Problem description:
Title:
Five pirates took 100 priceless jewels, exactly the same. So now it's time to divide the dirty (pirates don't divide them according to our usual method, and everyone wants the most), so someone put forward a method and everyone agreed. This method is: draw lots to arrange five pirates as 1, 2, 3, 4 and 5, starting with the pirate 1, let him come up with a distribution plan and decide how much each person will get, and then if more than 50% (including 50%) of the pirates agree, he will follow his distribution plan, but if this standard is not met,
Conditions:
1. Every pirate just wants to get the maximum benefit.
All pirates have the same intelligence. If a pirate can think of something, so can other pirates.
Please answer:
Which pirate do you think can gain the most from not being thrown into the sea? What is the reason? Distribution plan?
Analysis:
If you throw 1, 2, 3 into the sea, there will be 4 or 5 pirates left.

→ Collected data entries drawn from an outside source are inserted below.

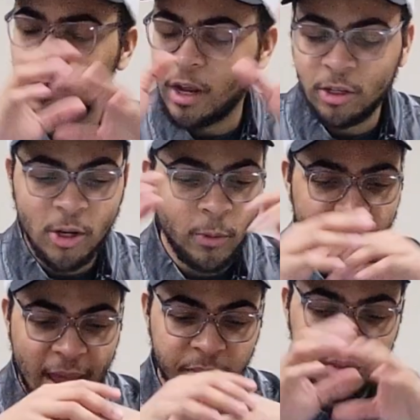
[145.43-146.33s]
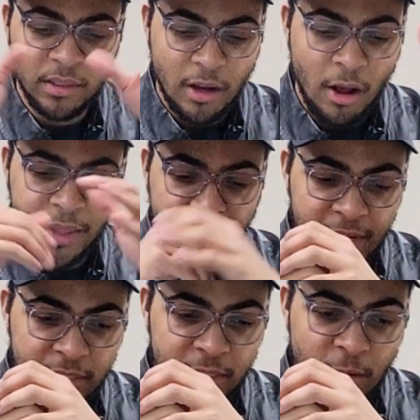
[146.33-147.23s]
We all know what happened, all that
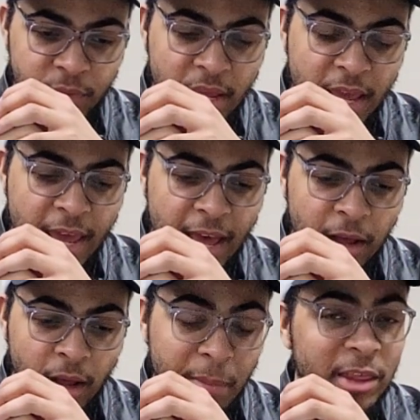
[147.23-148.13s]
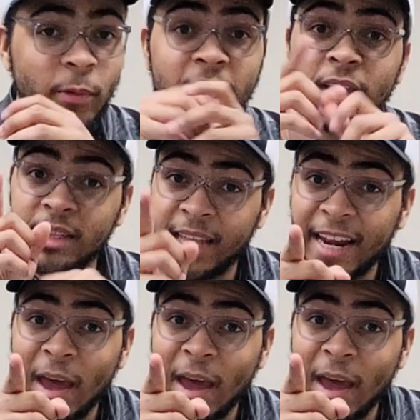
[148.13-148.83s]
kind of stuff. By the way, that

You have to take it all on the 4 th, because he agreed when voting, and it is already 50%.
No.5 will definitely not give No.4 a chance to share, so he will agree that No.3 should not take it all.
Plan.
As a result, No.3 was not pushed into the sea. He chose to give No.5 1 gem and give himself 99 gem, but No.5 must agree, otherwise he will get nothing, and No.4 will get nothing.
Moreover, No.4 had predicted that if No.3 scored, he would not get a piece of the action, so he would agree to the plan that No.2 shared with himself.

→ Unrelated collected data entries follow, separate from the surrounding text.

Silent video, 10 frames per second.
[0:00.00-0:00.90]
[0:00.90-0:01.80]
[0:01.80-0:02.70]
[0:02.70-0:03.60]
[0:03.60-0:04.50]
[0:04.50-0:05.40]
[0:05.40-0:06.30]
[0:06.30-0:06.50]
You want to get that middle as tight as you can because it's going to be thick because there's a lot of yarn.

In order not to go to sea, No.2 only shared with No.4. As a result, No.2 had 99 and No.4 had 1. No.4 can only accept this condition, so that the passing rate will reach 50%, otherwise he won't get any points on No.3.
No.3 and No.5 got nothing.
Of course, No.3 and No.5 can't tolerate No.2, so the distribution plan of 1 will be passed as long as there are them. So 1 didn't go to sea, so he would give 1 to No.3 and No.5 gems.
Finally, the pirates hesitated again and again. Agreement on 1, No.3 and No.5: 1 takes 98, and No.3 and No.5 take 1 respectively.